**WHAT YOU WILL DO:** Repeat every entry word for word; omit all pictures.

Collected data:
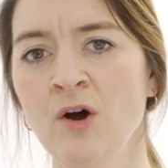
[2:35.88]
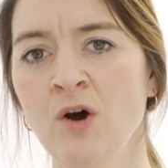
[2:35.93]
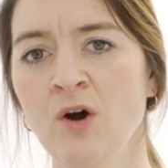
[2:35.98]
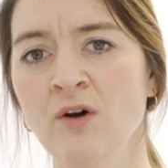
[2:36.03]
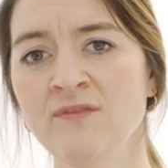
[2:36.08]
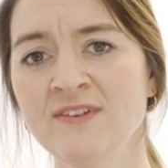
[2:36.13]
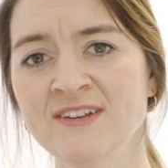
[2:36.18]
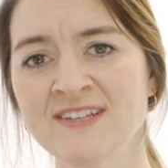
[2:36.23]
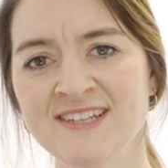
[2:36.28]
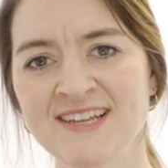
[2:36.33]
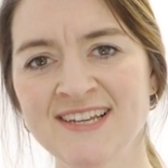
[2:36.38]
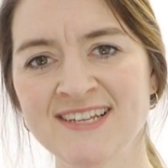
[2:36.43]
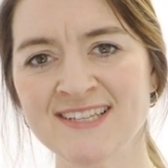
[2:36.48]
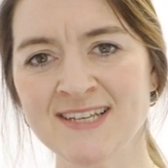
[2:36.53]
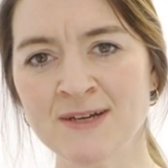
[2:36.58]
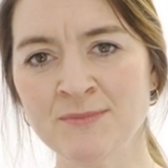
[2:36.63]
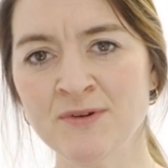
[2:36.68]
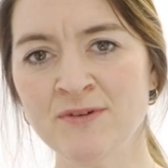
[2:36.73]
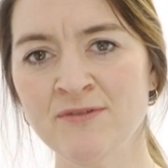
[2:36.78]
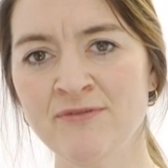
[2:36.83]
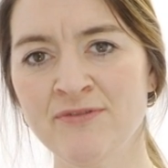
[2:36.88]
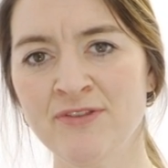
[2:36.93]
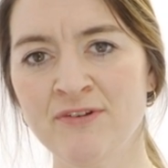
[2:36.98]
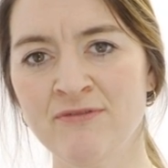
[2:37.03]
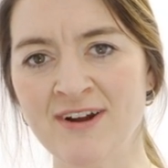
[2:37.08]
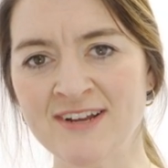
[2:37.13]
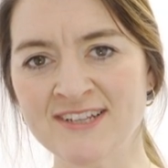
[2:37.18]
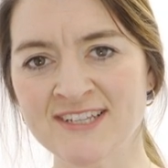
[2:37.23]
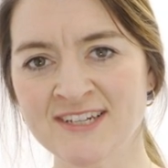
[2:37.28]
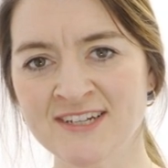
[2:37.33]
Obviously, some of the
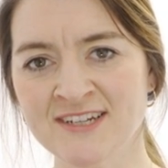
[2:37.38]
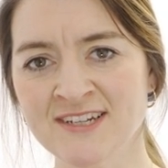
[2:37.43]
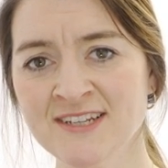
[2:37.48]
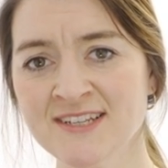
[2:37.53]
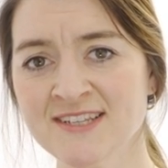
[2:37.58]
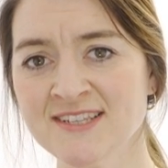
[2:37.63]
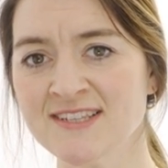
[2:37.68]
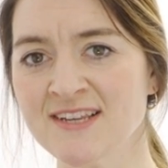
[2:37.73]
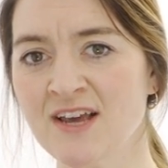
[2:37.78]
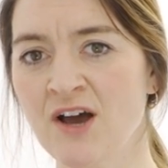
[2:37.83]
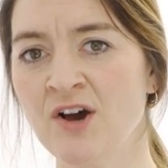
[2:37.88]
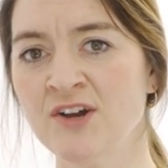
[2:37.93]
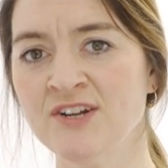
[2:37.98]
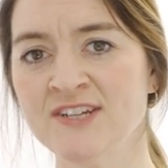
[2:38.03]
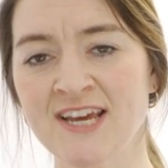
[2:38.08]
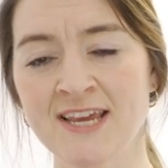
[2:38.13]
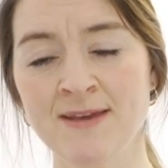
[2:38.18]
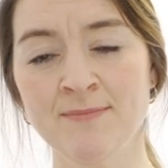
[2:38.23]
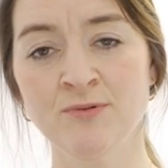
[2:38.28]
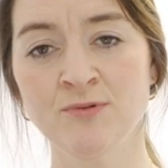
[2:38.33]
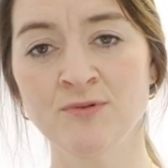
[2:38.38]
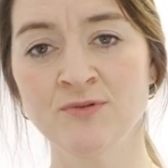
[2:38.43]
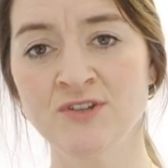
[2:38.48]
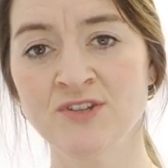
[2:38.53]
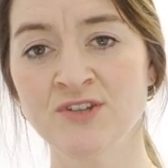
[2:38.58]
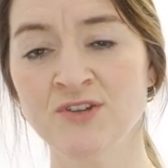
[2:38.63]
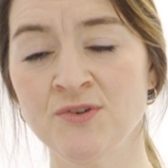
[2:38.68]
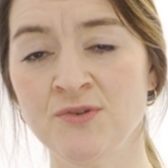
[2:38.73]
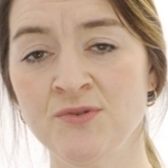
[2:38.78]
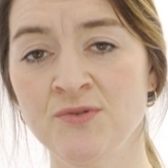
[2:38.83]
residents aren't able
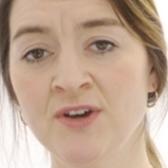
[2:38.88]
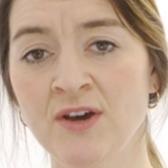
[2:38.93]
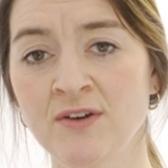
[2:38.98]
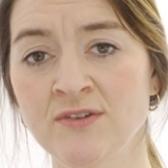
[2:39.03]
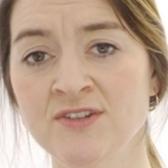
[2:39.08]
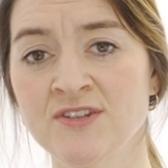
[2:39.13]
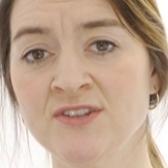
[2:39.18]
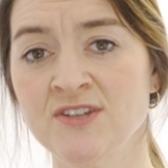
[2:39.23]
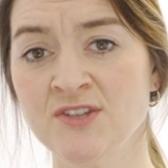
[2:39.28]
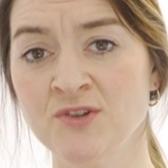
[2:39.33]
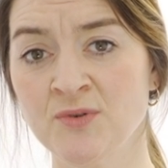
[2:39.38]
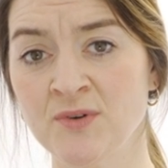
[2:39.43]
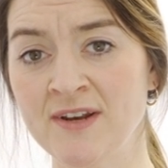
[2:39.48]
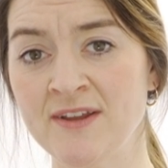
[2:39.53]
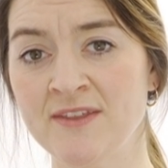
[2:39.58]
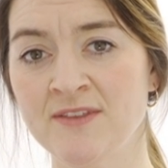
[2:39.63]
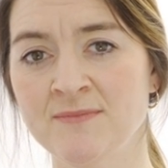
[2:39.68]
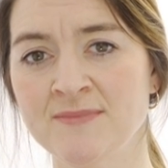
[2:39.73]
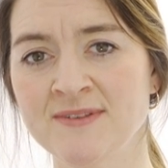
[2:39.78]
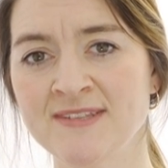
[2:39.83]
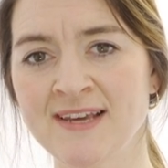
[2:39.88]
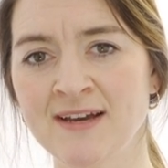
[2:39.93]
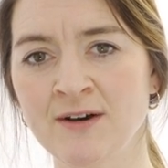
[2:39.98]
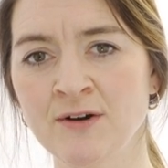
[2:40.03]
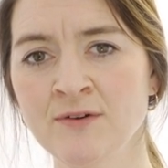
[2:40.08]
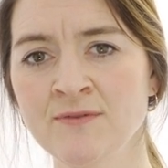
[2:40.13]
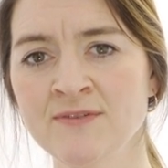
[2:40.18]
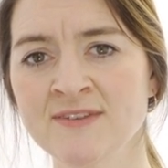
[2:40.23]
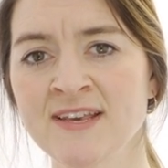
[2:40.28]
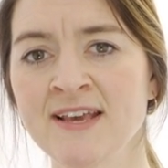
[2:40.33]
to go to the toilet
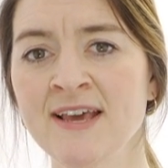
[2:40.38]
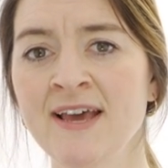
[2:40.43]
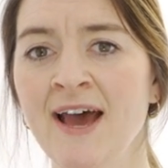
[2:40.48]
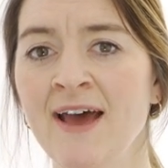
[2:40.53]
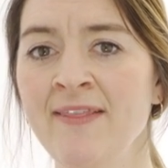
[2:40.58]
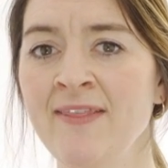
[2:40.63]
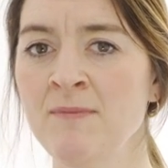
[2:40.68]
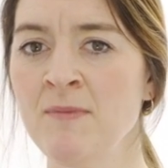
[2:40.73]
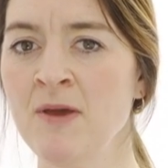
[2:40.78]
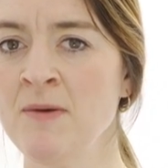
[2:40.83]
themselves and they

**ANSWER BOX:**
[2:35.88]
[2:35.93]
[2:35.98]
[2:36.03]
[2:36.08]
[2:36.13]
[2:36.18]
[2:36.23]
[2:36.28]
[2:36.33]
[2:36.38]
[2:36.43]
[2:36.48]
[2:36.53]
[2:36.58]
[2:36.63]
[2:36.68]
[2:36.73]
[2:36.78]
[2:36.83]
[2:36.88]
[2:36.93]
[2:36.98]
[2:37.03]
[2:37.08]
[2:37.13]
[2:37.18]
[2:37.23]
[2:37.28]
[2:37.33]
Obviously, some of the
[2:37.38]
[2:37.43]
[2:37.48]
[2:37.53]
[2:37.58]
[2:37.63]
[2:37.68]
[2:37.73]
[2:37.78]
[2:37.83]
[2:37.88]
[2:37.93]
[2:37.98]
[2:38.03]
[2:38.08]
[2:38.13]
[2:38.18]
[2:38.23]
[2:38.28]
[2:38.33]
[2:38.38]
[2:38.43]
[2:38.48]
[2:38.53]
[2:38.58]
[2:38.63]
[2:38.68]
[2:38.73]
[2:38.78]
[2:38.83]
residents aren't able
[2:38.88]
[2:38.93]
[2:38.98]
[2:39.03]
[2:39.08]
[2:39.13]
[2:39.18]
[2:39.23]
[2:39.28]
[2:39.33]
[2:39.38]
[2:39.43]
[2:39.48]
[2:39.53]
[2:39.58]
[2:39.63]
[2:39.68]
[2:39.73]
[2:39.78]
[2:39.83]
[2:39.88]
[2:39.93]
[2:39.98]
[2:40.03]
[2:40.08]
[2:40.13]
[2:40.18]
[2:40.23]
[2:40.28]
[2:40.33]
to go to the toilet
[2:40.38]
[2:40.43]
[2:40.48]
[2:40.53]
[2:40.58]
[2:40.63]
[2:40.68]
[2:40.73]
[2:40.78]
[2:40.83]
themselves and they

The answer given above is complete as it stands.